Teen-agers who smoke can develop genetic changes that forever increase their risk of lung cancer, even if they quit, a study published Wednesday by the Journal of the National Cancer Institute concludes.

It's long been thought that the damage caused by smoking was directly related to how long a person smoked. But Dr. John K. Wiencke, a genetics expert at the University of California, San Francisco, School of Medicine found that it's not how long they smoked, but when they started, reports CBS News Correspondent John Roberts.

"It would suggest that there probably are a lot of folks who have extensive damage in their lungs even after they quit smoking if they started to smoke when they were very young," said Wiencke, the study's first author.

Specifically, Wiencke looked at genetic evidence -- damage done to the DNA of ex-smokers who developed lung cancer. For patients who started smoking as teens, that damage was greater than those who started later in life.

"We think they may be more sensitive to the toxic and carcinogenic effects of tobacco smoke at that time," he said.

Wiencke said the research gives powerful laboratory evidence of why starting smoking before the age of 18 can be particularly harmful to long-term health.

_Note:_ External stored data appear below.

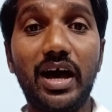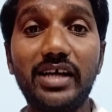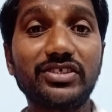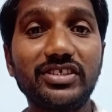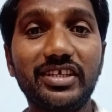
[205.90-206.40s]

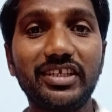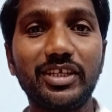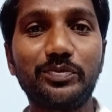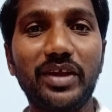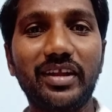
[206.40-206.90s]
ఆశ
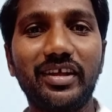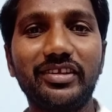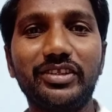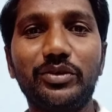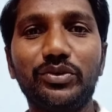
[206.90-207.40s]
కలిగిన
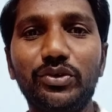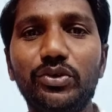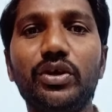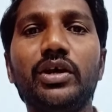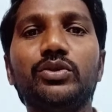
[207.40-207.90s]
ప్రాణాన్ని దేవుడు
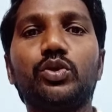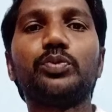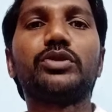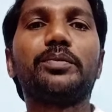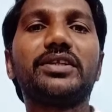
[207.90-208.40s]

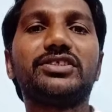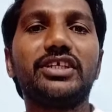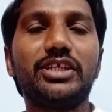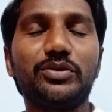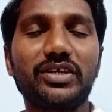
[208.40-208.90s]
తృప్తిపరిచే
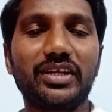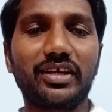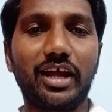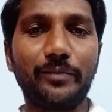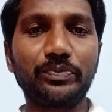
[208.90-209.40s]
దేవుడు
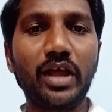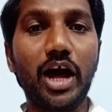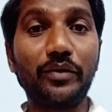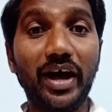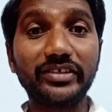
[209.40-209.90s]
కనుక
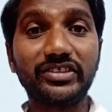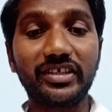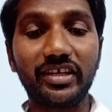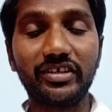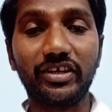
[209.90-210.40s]
ఆమె ఆశ
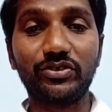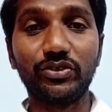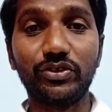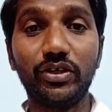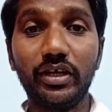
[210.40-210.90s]
కలిగినట్టు
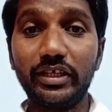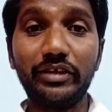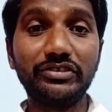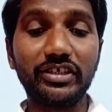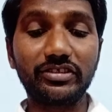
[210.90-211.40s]

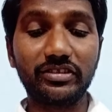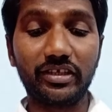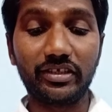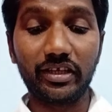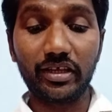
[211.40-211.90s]
ఏం
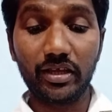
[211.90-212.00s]
చేస్తుందంటే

He said the damage is less likely among smokers who start in their 20s or later, although smoking at any age is unhealthy.

The study shows for the first time dramatic and enduring DNA damage caused by youthful smoking. Such alterations occur when chemicals in tobacco smoke fuse with genes in the DNA of lung cells. These chemical complexes, called adducts, cause mutations and significantly increase cancer risk, Wiencke said.

Wiencke and his colleagues tested for DNA alterations in the non-tumor lung tissue of patients being treated for lung cancer. The group included 57 current smokers, 79 former smokers and seven who had never smoked.

The healthy lung tissue was tested for the number of DNA alterations per 10 billion cells. Some alterations occur with age, but the number of gene changes was much higher among smokers -- and highest of all among those who started smoking at a young age, Wiencke said.

Nonsmokers had 32 DNA alterations per 10 billion cells. Current smokers' alterations were about eight times higher. The findings were adjusted statistically for the number of years smoked and for the amount smoked.

Former smokers who started smoking before age 15 had an average of 164 genetic alterations. Ex-smokers who started between age 15 and 17 had an average of 115 alterations. Among ex-smokers who didn't start smoking until after they were 20, however, the DNA alternations averaged 81, fewer than half that of people who started smoking earliest.

The government estimates that about 3 million teen-agers smoke and statistics also show that about one-third of all smokers will die of smoking-related illnesses. The results of the new study suggest that preventing teens frm even starting to smoke is more important than ever.

However, creative ad campaigns have dramatically reduced teen smoking in some states. The Centers for Disease Control and Prevention believes that nationally, we may be turning the corner on a decade of rising rates.

But researchers believe - among a huge group of Americans - that the damage has been done, even if they got the message about the dangers of tobacco.

"The majority of people who get lung cancer are ex-smokers, and we're really trying to understand that," said Dr. Karl Kelsey of the Harvard School of Public Health. "And it's clear that one of the things that keeps you at risk is if you started at an early age."

The study presents another challenge: to identify those ex-smokers most at risk and to find ways to aggressively intervene before they develop cancer.